_ACTIVITY_.
From the data underneath, reproduce exactly the stretch that begins at the line with "[0:02.83-0:03.90]" and ends after the line with "[00:11:59.10 to 00:11:59.90]".

*** Opening SOURCE INFORMATION ***

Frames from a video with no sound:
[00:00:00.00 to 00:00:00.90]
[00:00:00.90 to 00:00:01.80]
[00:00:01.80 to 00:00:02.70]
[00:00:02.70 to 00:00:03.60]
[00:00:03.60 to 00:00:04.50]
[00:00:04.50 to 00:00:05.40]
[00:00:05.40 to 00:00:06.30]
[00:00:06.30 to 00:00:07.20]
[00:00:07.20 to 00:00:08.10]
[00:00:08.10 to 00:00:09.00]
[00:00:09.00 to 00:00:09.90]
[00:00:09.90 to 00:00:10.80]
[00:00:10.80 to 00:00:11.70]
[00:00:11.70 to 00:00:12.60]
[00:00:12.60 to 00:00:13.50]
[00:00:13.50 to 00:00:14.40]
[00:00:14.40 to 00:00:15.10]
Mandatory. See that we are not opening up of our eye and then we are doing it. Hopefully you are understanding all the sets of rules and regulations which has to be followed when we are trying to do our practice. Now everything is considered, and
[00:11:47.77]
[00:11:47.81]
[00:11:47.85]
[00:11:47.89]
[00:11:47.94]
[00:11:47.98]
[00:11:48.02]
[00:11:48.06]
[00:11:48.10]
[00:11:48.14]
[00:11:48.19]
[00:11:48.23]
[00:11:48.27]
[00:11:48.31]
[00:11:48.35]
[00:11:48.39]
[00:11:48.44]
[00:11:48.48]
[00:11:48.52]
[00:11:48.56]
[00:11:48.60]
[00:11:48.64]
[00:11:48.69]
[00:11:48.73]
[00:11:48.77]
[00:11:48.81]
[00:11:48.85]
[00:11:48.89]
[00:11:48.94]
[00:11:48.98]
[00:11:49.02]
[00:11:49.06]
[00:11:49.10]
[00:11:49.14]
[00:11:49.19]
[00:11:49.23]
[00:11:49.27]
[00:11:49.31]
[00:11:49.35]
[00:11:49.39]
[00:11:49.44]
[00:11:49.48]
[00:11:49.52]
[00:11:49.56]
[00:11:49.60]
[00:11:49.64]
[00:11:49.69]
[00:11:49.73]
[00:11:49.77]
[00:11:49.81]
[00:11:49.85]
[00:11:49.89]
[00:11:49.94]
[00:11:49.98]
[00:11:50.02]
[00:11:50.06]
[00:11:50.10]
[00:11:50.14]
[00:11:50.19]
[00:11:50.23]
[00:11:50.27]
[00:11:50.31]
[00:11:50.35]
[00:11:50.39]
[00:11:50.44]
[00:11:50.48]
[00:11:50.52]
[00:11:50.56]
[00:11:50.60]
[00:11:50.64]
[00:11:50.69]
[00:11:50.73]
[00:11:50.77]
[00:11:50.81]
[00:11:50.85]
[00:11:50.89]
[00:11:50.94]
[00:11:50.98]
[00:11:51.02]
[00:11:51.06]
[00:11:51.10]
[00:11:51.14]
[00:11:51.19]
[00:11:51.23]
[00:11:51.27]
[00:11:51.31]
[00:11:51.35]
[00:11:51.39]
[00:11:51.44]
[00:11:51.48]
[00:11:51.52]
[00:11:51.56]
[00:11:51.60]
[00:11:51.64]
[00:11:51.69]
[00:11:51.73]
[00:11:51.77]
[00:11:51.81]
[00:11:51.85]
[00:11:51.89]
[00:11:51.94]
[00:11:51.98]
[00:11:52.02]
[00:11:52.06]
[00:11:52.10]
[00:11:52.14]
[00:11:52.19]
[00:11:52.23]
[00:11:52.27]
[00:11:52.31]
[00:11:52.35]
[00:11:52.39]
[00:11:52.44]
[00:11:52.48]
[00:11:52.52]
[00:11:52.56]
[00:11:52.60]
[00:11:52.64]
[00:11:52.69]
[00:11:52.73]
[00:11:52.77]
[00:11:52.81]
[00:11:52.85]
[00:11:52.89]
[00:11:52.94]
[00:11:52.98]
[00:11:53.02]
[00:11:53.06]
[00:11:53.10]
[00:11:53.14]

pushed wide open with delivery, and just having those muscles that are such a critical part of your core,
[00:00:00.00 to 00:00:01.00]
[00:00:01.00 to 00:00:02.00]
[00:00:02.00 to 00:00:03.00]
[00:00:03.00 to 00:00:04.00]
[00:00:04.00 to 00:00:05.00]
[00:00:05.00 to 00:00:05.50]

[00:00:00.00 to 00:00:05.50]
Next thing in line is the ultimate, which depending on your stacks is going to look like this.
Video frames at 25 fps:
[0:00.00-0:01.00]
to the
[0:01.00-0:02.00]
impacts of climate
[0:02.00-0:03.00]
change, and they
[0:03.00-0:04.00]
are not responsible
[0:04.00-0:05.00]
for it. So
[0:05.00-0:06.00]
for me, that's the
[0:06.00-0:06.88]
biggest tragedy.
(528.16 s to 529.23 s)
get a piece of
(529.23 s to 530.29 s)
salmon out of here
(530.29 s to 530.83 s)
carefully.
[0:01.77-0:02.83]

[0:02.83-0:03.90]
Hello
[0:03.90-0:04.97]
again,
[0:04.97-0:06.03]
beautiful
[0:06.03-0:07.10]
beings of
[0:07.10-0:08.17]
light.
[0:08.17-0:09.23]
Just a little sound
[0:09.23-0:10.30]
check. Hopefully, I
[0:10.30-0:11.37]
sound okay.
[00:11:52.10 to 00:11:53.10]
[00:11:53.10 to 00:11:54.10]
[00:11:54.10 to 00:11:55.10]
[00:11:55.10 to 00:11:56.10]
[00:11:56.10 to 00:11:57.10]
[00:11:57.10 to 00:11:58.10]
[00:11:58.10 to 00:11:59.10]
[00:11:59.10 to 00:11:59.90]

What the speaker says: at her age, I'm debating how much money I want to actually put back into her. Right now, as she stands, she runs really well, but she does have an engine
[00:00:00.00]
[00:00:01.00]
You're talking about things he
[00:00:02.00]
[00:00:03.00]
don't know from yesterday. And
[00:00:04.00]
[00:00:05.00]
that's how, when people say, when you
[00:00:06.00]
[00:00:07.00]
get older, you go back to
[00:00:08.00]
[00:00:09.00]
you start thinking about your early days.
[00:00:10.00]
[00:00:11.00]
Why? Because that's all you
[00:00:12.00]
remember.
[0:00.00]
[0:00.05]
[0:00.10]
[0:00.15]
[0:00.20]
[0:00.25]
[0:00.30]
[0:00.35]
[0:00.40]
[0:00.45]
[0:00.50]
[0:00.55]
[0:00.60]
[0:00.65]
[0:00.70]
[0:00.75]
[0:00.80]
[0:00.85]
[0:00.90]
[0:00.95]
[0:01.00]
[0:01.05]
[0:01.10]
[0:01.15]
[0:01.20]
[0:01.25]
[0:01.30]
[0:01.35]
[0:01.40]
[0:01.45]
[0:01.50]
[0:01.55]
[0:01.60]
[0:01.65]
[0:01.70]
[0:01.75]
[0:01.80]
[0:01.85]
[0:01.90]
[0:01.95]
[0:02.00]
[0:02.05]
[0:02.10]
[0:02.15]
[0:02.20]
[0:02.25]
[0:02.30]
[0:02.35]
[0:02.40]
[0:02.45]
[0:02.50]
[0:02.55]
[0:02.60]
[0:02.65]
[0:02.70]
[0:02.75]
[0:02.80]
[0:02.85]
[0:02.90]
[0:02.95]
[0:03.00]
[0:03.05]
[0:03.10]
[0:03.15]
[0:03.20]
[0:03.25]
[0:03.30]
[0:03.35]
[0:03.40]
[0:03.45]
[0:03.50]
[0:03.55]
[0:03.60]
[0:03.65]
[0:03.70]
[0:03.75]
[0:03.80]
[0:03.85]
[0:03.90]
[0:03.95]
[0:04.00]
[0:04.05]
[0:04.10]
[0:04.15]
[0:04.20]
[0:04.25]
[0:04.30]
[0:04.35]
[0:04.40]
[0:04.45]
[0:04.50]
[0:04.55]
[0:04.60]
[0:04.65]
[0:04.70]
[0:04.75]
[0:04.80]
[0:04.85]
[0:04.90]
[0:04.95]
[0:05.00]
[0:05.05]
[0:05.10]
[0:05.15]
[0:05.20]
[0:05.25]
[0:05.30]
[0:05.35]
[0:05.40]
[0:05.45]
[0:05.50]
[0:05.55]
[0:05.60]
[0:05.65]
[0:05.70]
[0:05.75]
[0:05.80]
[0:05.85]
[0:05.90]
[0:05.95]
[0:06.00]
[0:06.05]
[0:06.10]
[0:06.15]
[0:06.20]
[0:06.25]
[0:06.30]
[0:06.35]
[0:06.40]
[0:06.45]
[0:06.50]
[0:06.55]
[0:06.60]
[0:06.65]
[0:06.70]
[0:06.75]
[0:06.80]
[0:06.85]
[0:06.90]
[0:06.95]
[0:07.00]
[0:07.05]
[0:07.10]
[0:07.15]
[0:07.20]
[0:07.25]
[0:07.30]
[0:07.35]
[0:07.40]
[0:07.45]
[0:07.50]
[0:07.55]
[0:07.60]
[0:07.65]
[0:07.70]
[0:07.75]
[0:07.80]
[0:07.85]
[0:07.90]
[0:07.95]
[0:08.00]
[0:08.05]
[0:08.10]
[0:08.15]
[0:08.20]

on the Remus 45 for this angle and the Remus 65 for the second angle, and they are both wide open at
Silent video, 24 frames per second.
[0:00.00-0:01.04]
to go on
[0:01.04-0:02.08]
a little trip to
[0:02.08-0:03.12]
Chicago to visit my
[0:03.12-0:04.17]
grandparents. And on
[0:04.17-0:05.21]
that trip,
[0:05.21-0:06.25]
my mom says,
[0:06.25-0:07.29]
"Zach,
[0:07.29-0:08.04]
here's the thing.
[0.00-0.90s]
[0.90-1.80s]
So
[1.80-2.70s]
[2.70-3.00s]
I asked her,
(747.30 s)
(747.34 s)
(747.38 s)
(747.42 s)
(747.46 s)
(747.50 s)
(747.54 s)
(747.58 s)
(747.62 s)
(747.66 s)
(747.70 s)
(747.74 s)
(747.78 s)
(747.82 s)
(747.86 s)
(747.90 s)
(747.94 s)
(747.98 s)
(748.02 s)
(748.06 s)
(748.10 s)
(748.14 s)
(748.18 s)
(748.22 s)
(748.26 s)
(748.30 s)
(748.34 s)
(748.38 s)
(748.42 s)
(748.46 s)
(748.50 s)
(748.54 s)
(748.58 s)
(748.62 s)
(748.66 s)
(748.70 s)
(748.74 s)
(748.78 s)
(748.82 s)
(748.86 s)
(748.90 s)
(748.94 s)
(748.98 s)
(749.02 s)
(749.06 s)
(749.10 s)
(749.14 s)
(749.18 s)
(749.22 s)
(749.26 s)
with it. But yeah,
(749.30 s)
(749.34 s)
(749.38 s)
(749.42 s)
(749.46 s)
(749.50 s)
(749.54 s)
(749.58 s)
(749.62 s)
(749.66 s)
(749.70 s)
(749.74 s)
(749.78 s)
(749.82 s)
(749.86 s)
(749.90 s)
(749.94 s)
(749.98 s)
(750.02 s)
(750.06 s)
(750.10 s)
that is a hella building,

*** Closing SOURCE INFORMATION ***

_RESPONSE TO THE TASK_.
[0:02.83-0:03.90]
Hello
[0:03.90-0:04.97]
again,
[0:04.97-0:06.03]
beautiful
[0:06.03-0:07.10]
beings of
[0:07.10-0:08.17]
light.
[0:08.17-0:09.23]
Just a little sound
[0:09.23-0:10.30]
check. Hopefully, I
[0:10.30-0:11.37]
sound okay.
[00:11:52.10 to 00:11:53.10]
[00:11:53.10 to 00:11:54.10]
[00:11:54.10 to 00:11:55.10]
[00:11:55.10 to 00:11:56.10]
[00:11:56.10 to 00:11:57.10]
[00:11:57.10 to 00:11:58.10]
[00:11:58.10 to 00:11:59.10]
[00:11:59.10 to 00:11:59.90]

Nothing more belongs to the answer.